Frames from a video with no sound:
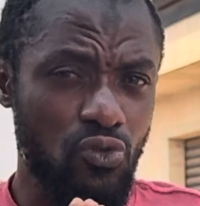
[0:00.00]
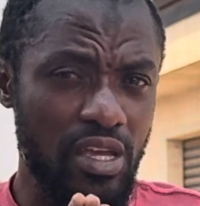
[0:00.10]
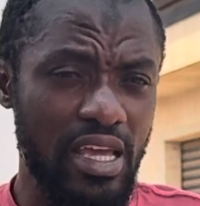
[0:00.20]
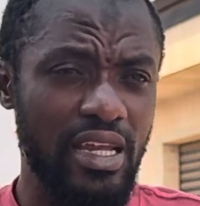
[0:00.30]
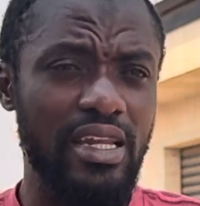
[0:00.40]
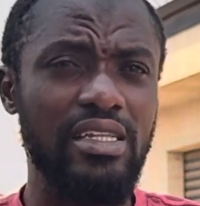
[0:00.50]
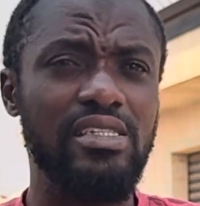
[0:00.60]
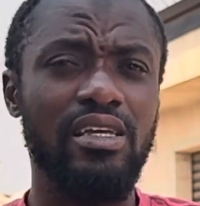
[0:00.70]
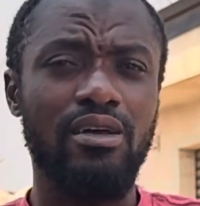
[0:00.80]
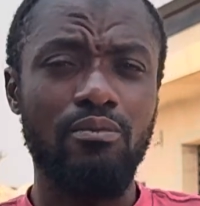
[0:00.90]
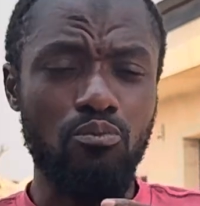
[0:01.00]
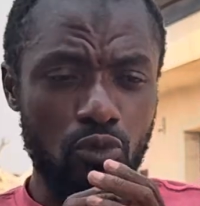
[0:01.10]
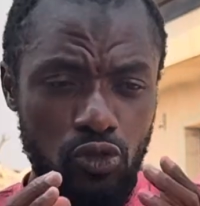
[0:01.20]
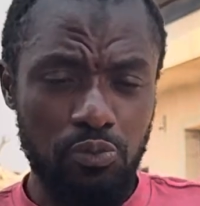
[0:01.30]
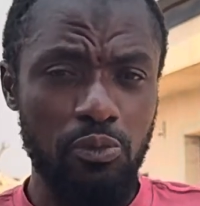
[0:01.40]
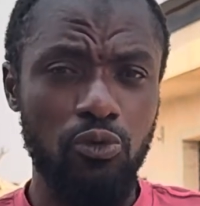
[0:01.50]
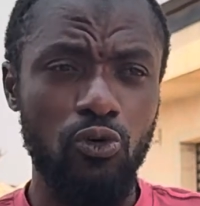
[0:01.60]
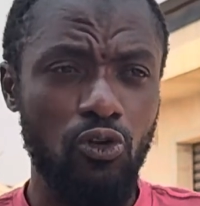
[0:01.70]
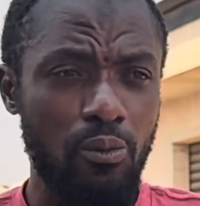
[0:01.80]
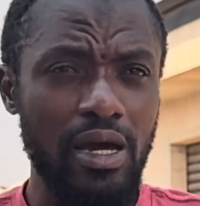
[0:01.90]
you heard that most people
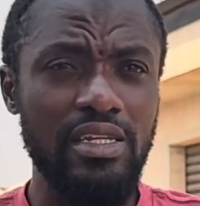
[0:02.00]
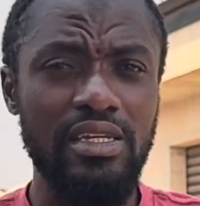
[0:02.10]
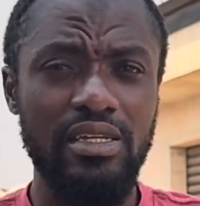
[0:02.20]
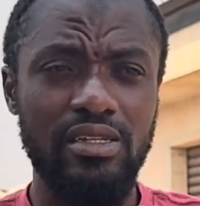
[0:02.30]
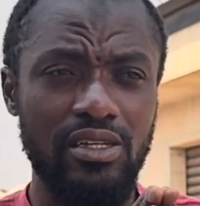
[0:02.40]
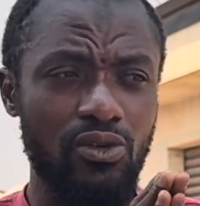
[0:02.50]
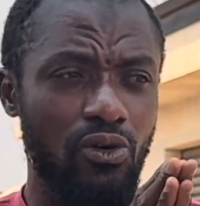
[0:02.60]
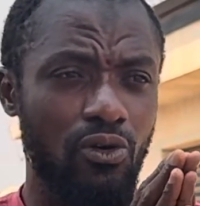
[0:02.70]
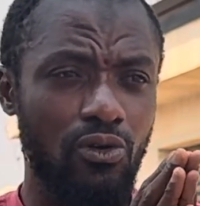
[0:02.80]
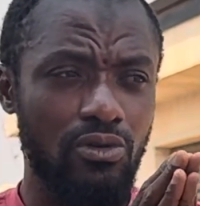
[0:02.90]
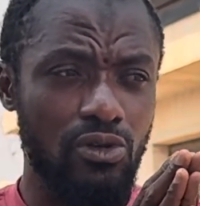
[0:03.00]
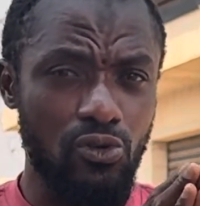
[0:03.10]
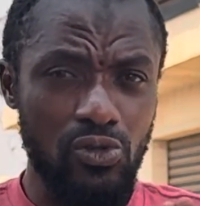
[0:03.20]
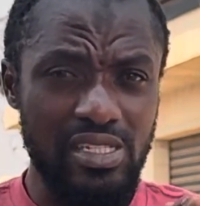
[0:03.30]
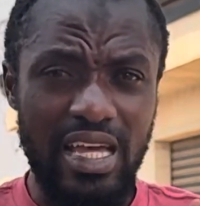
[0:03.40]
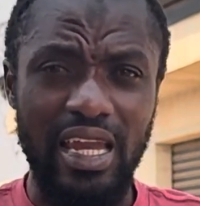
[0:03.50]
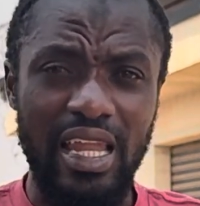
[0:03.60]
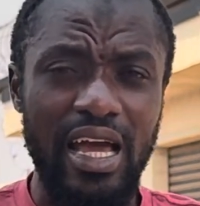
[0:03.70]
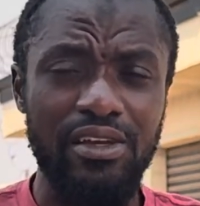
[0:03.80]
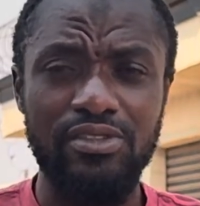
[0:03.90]
normally lose their
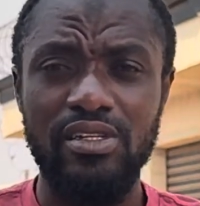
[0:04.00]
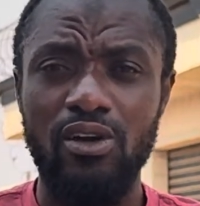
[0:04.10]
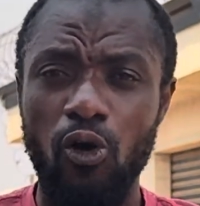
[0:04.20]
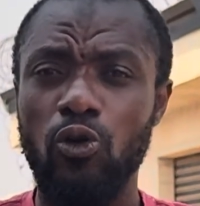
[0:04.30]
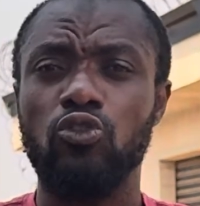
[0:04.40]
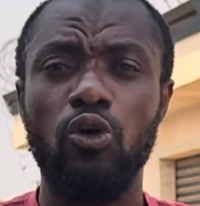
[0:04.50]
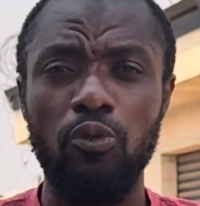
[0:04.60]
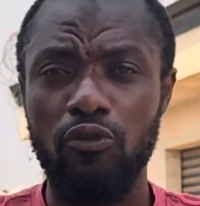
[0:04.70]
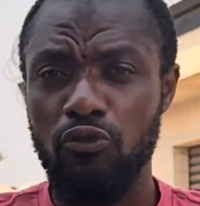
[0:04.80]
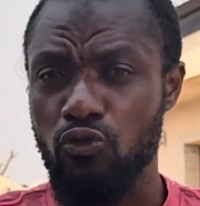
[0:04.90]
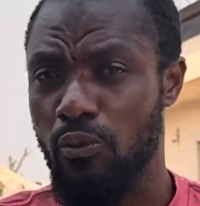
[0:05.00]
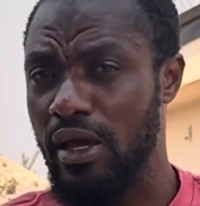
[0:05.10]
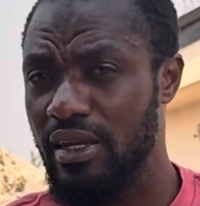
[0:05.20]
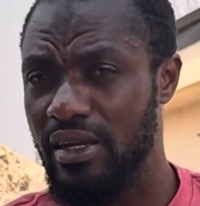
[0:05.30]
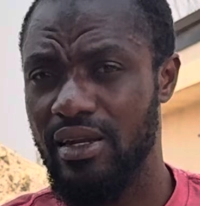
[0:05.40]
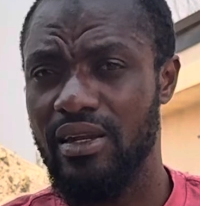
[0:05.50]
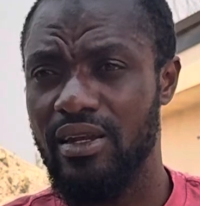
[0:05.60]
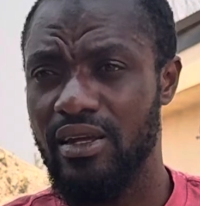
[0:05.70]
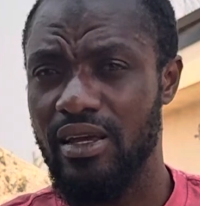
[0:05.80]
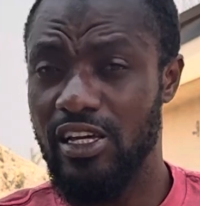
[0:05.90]
lives on top of women,
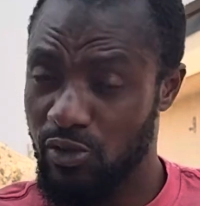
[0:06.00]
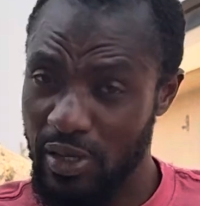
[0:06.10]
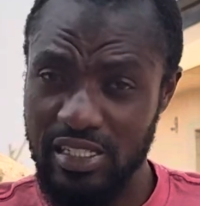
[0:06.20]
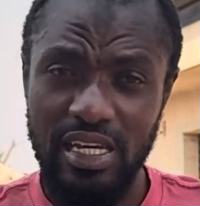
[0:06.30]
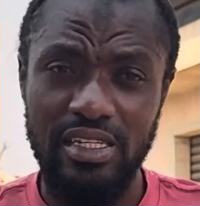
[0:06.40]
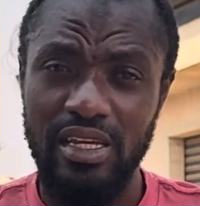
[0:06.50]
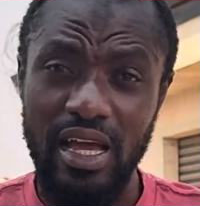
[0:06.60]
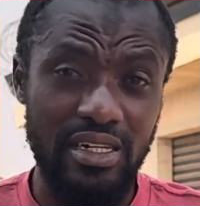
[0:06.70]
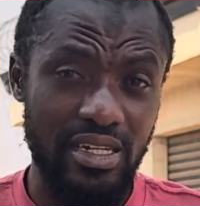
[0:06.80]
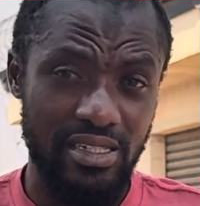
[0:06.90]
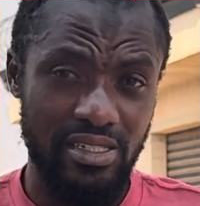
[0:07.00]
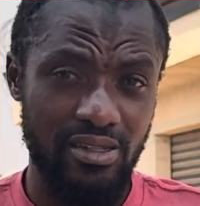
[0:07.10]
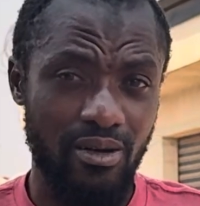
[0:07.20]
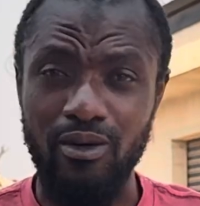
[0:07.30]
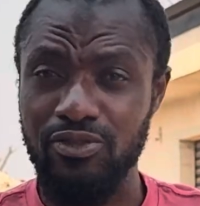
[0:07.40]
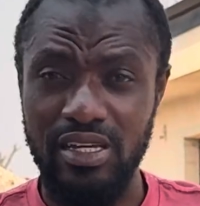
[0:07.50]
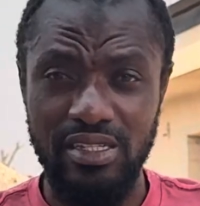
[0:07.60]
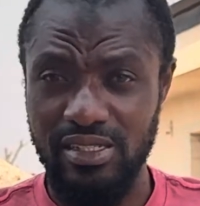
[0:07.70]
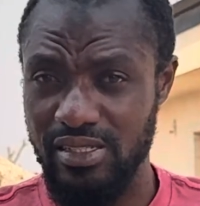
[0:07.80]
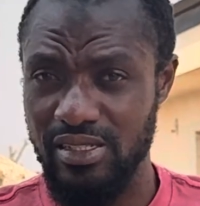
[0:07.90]
especially elders of
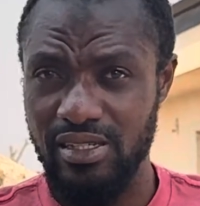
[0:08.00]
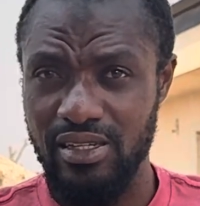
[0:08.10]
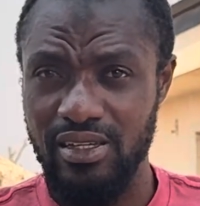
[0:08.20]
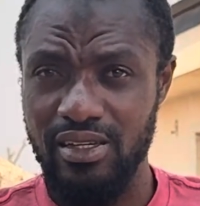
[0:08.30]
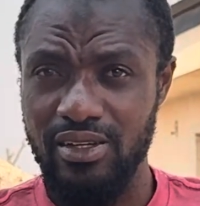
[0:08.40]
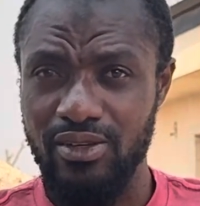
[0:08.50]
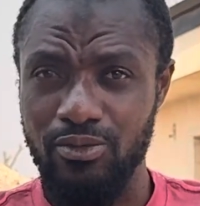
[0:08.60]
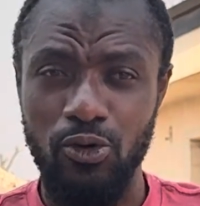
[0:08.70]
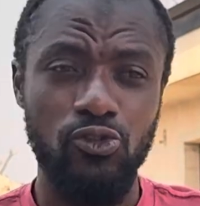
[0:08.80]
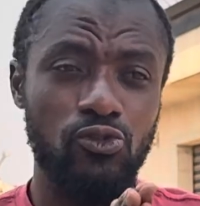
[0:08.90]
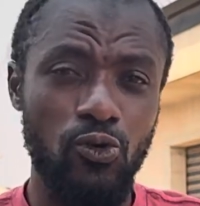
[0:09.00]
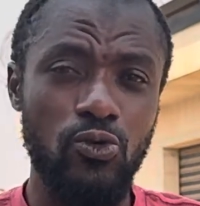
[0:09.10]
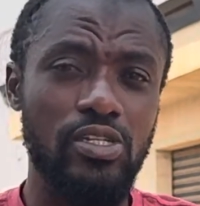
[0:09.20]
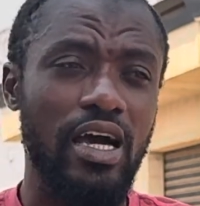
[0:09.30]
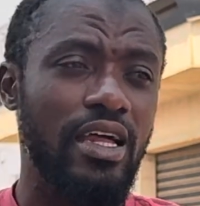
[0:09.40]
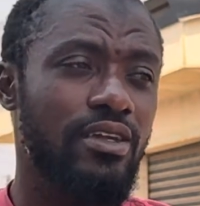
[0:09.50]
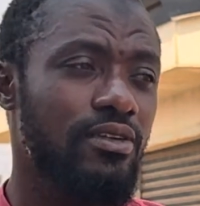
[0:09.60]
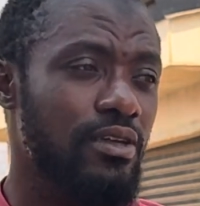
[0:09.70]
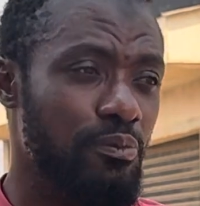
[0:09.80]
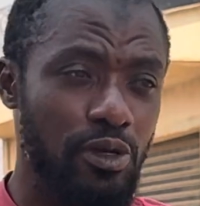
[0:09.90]
churches? Because those are
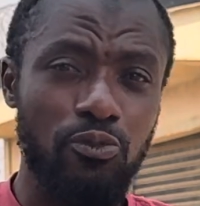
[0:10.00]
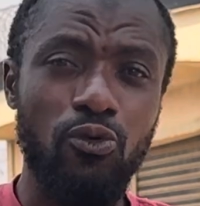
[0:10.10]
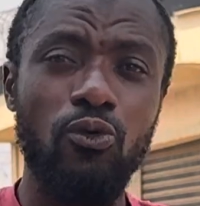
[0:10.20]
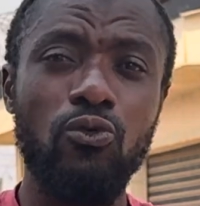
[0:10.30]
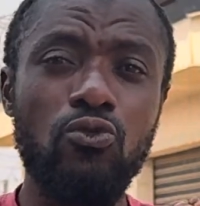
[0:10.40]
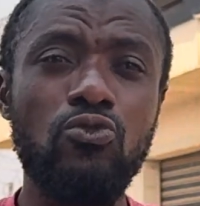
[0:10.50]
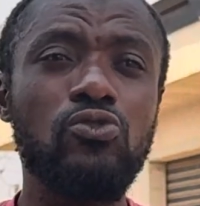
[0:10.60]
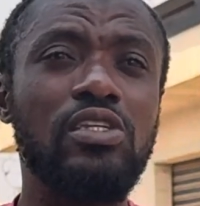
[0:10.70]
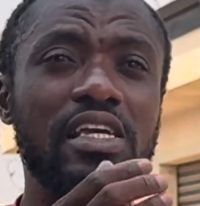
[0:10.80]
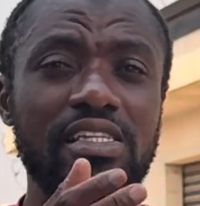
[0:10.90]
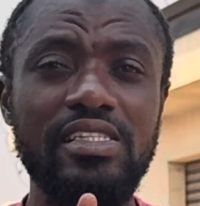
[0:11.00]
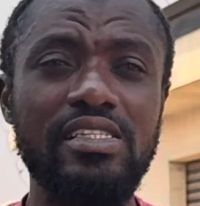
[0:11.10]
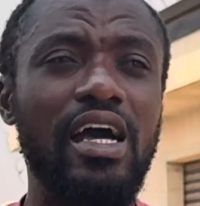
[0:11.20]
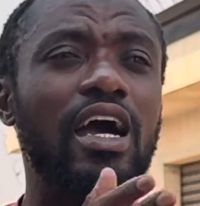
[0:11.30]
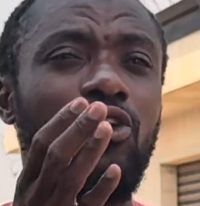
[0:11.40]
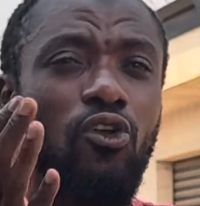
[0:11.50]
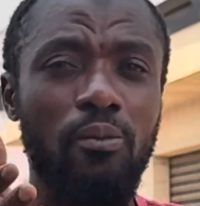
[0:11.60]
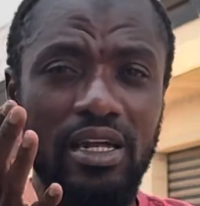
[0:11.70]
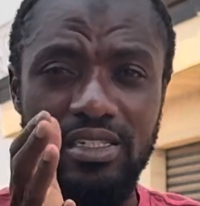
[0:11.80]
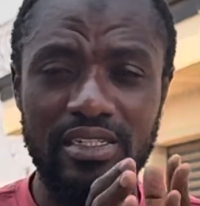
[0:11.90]
the people whose cases are
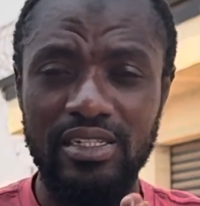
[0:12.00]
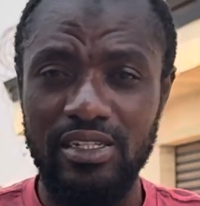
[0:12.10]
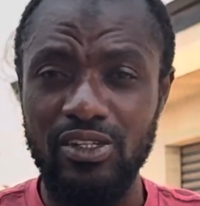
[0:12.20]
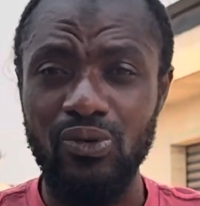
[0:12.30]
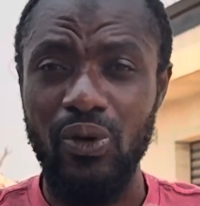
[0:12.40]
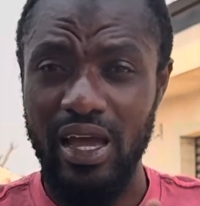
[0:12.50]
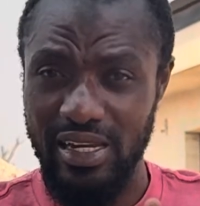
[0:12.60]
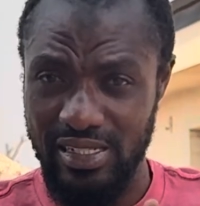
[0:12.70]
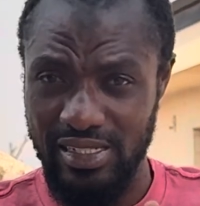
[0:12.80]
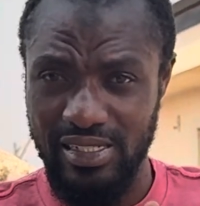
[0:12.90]
normally heard.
+---+
**Try it**
With the images removed, give back every entry exactly as shown.

**Solution to this problem**
Frames from a video with no sound:
[0:00.00]
[0:00.10]
[0:00.20]
[0:00.30]
[0:00.40]
[0:00.50]
[0:00.60]
[0:00.70]
[0:00.80]
[0:00.90]
[0:01.00]
[0:01.10]
[0:01.20]
[0:01.30]
[0:01.40]
[0:01.50]
[0:01.60]
[0:01.70]
[0:01.80]
[0:01.90]
you heard that most people
[0:02.00]
[0:02.10]
[0:02.20]
[0:02.30]
[0:02.40]
[0:02.50]
[0:02.60]
[0:02.70]
[0:02.80]
[0:02.90]
[0:03.00]
[0:03.10]
[0:03.20]
[0:03.30]
[0:03.40]
[0:03.50]
[0:03.60]
[0:03.70]
[0:03.80]
[0:03.90]
normally lose their
[0:04.00]
[0:04.10]
[0:04.20]
[0:04.30]
[0:04.40]
[0:04.50]
[0:04.60]
[0:04.70]
[0:04.80]
[0:04.90]
[0:05.00]
[0:05.10]
[0:05.20]
[0:05.30]
[0:05.40]
[0:05.50]
[0:05.60]
[0:05.70]
[0:05.80]
[0:05.90]
lives on top of women,
[0:06.00]
[0:06.10]
[0:06.20]
[0:06.30]
[0:06.40]
[0:06.50]
[0:06.60]
[0:06.70]
[0:06.80]
[0:06.90]
[0:07.00]
[0:07.10]
[0:07.20]
[0:07.30]
[0:07.40]
[0:07.50]
[0:07.60]
[0:07.70]
[0:07.80]
[0:07.90]
especially elders of
[0:08.00]
[0:08.10]
[0:08.20]
[0:08.30]
[0:08.40]
[0:08.50]
[0:08.60]
[0:08.70]
[0:08.80]
[0:08.90]
[0:09.00]
[0:09.10]
[0:09.20]
[0:09.30]
[0:09.40]
[0:09.50]
[0:09.60]
[0:09.70]
[0:09.80]
[0:09.90]
churches? Because those are
[0:10.00]
[0:10.10]
[0:10.20]
[0:10.30]
[0:10.40]
[0:10.50]
[0:10.60]
[0:10.70]
[0:10.80]
[0:10.90]
[0:11.00]
[0:11.10]
[0:11.20]
[0:11.30]
[0:11.40]
[0:11.50]
[0:11.60]
[0:11.70]
[0:11.80]
[0:11.90]
the people whose cases are
[0:12.00]
[0:12.10]
[0:12.20]
[0:12.30]
[0:12.40]
[0:12.50]
[0:12.60]
[0:12.70]
[0:12.80]
[0:12.90]
normally heard.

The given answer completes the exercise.